Please repeat every entry exactly as given, apart from dropping the images.

Record excerpts Block Start

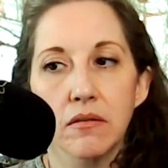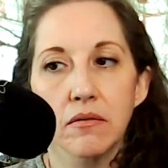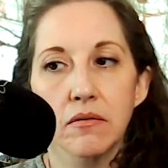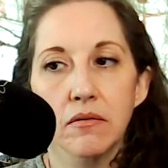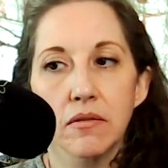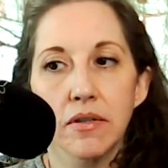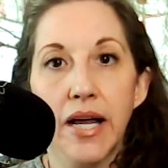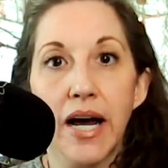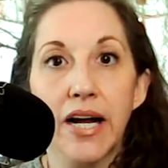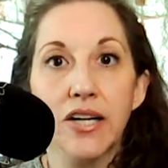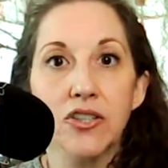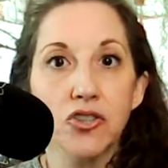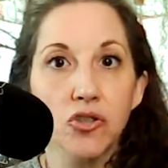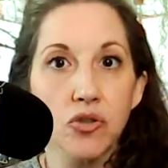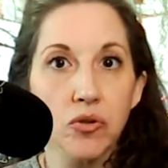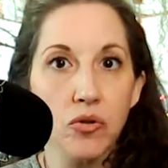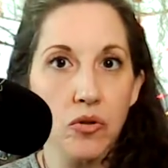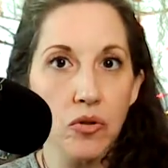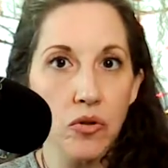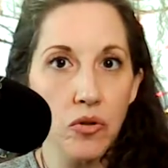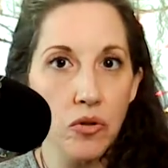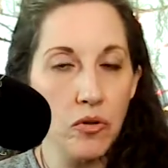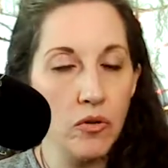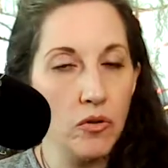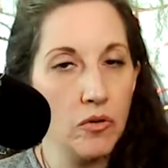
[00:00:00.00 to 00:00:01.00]

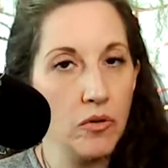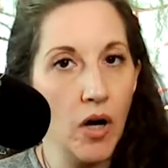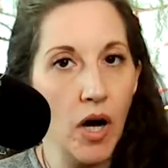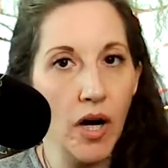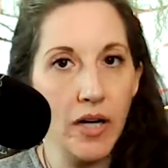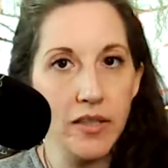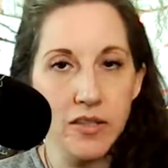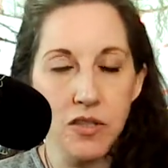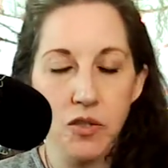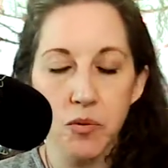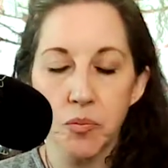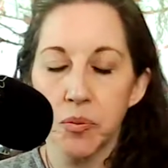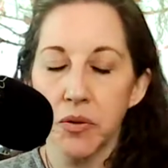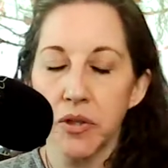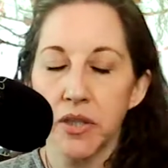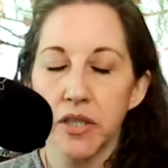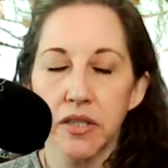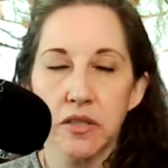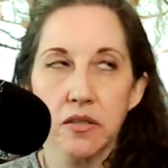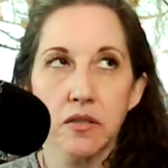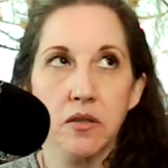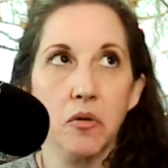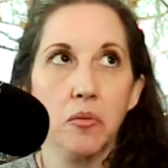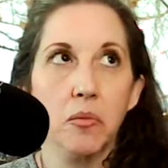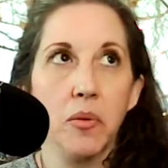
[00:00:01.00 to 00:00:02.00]
natural hot
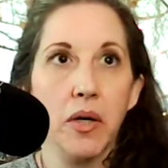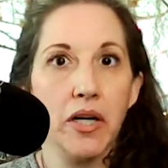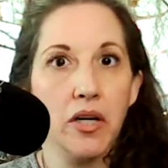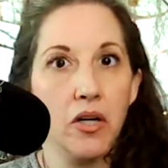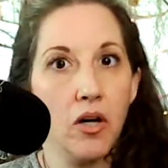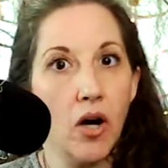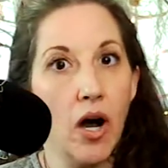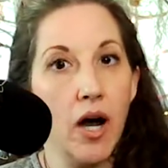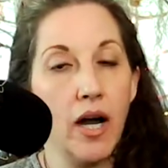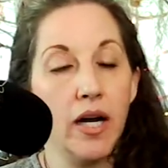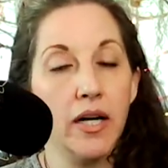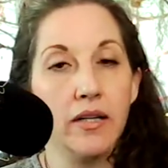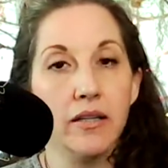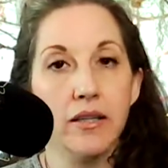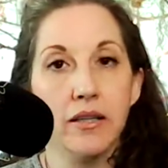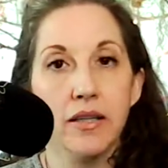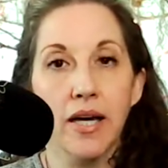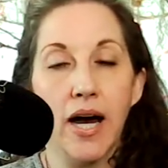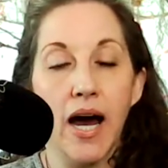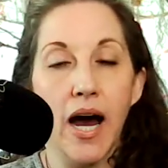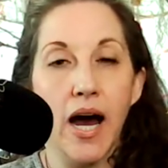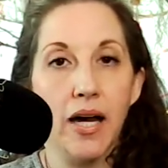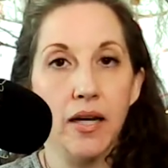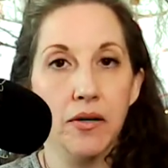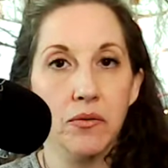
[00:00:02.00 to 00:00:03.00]
springs oh my god
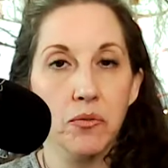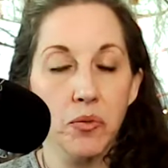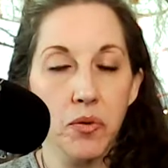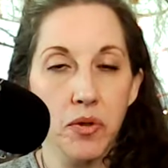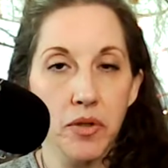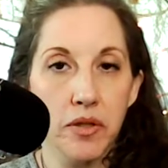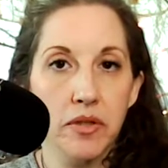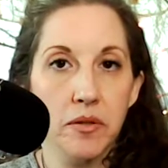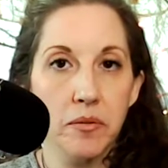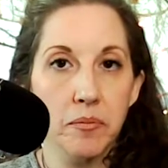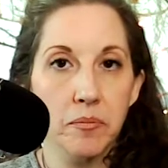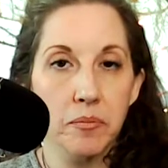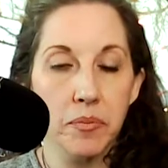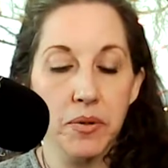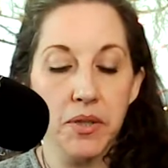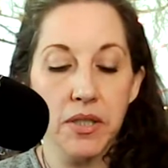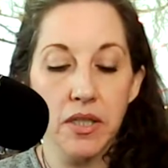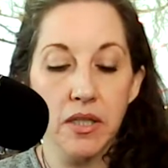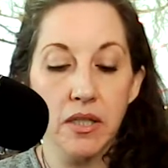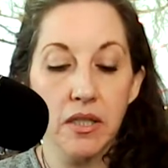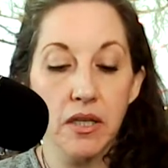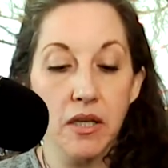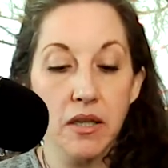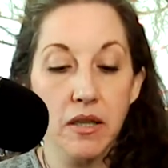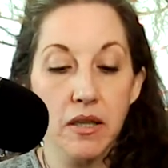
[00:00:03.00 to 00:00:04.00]
that would
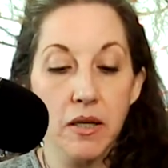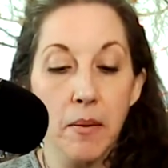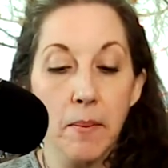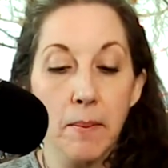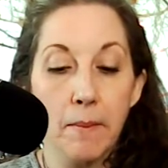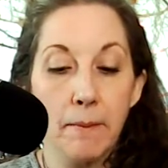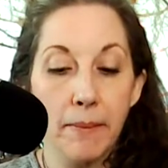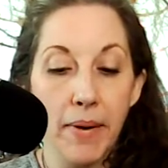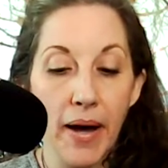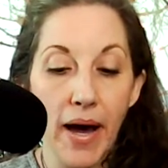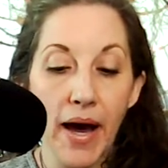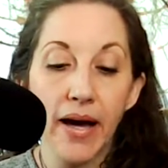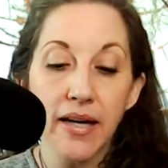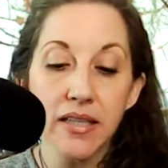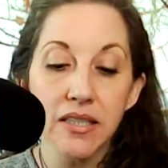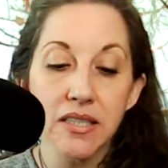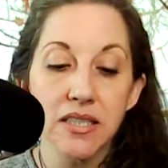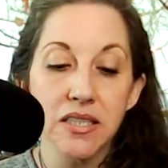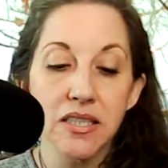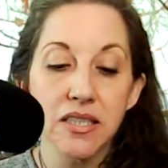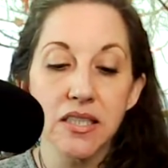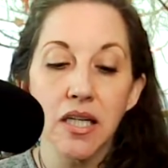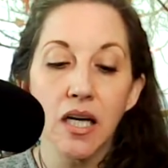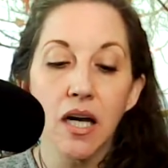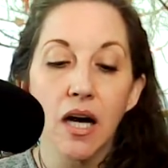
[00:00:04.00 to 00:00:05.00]
be the
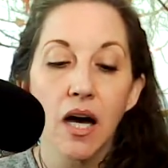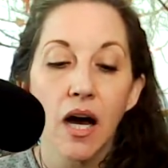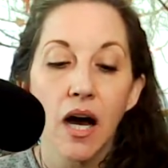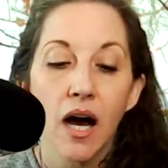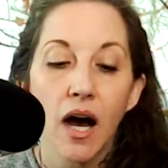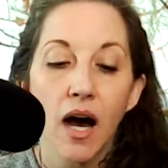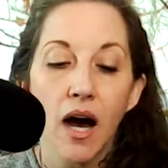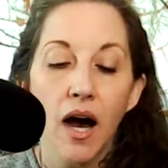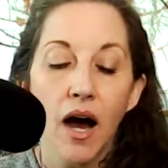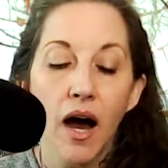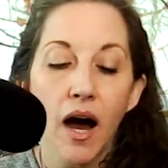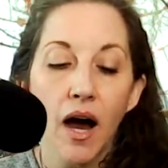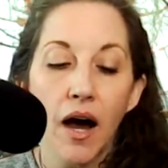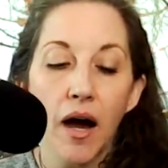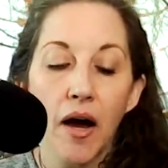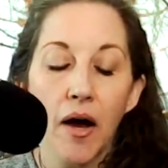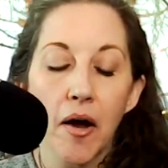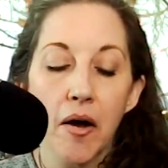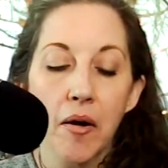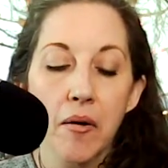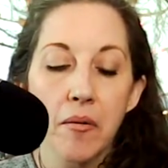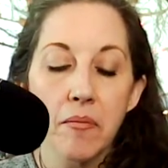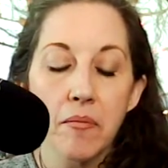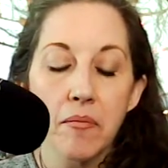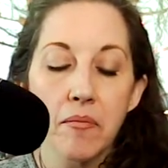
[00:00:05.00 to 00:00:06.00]
best
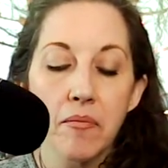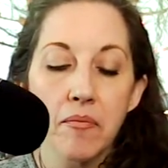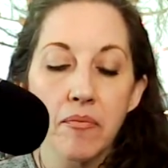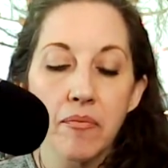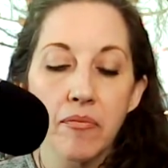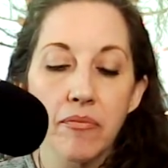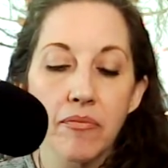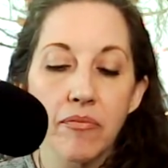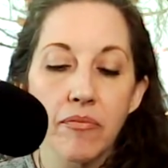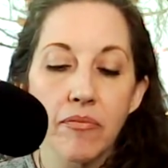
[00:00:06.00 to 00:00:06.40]
um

Record excerpts Block End

▶ _Result for this task_
[00:00:00.00 to 00:00:01.00]

[00:00:01.00 to 00:00:02.00]
natural hot
[00:00:02.00 to 00:00:03.00]
springs oh my god
[00:00:03.00 to 00:00:04.00]
that would
[00:00:04.00 to 00:00:05.00]
be the
[00:00:05.00 to 00:00:06.00]
best
[00:00:06.00 to 00:00:06.40]
um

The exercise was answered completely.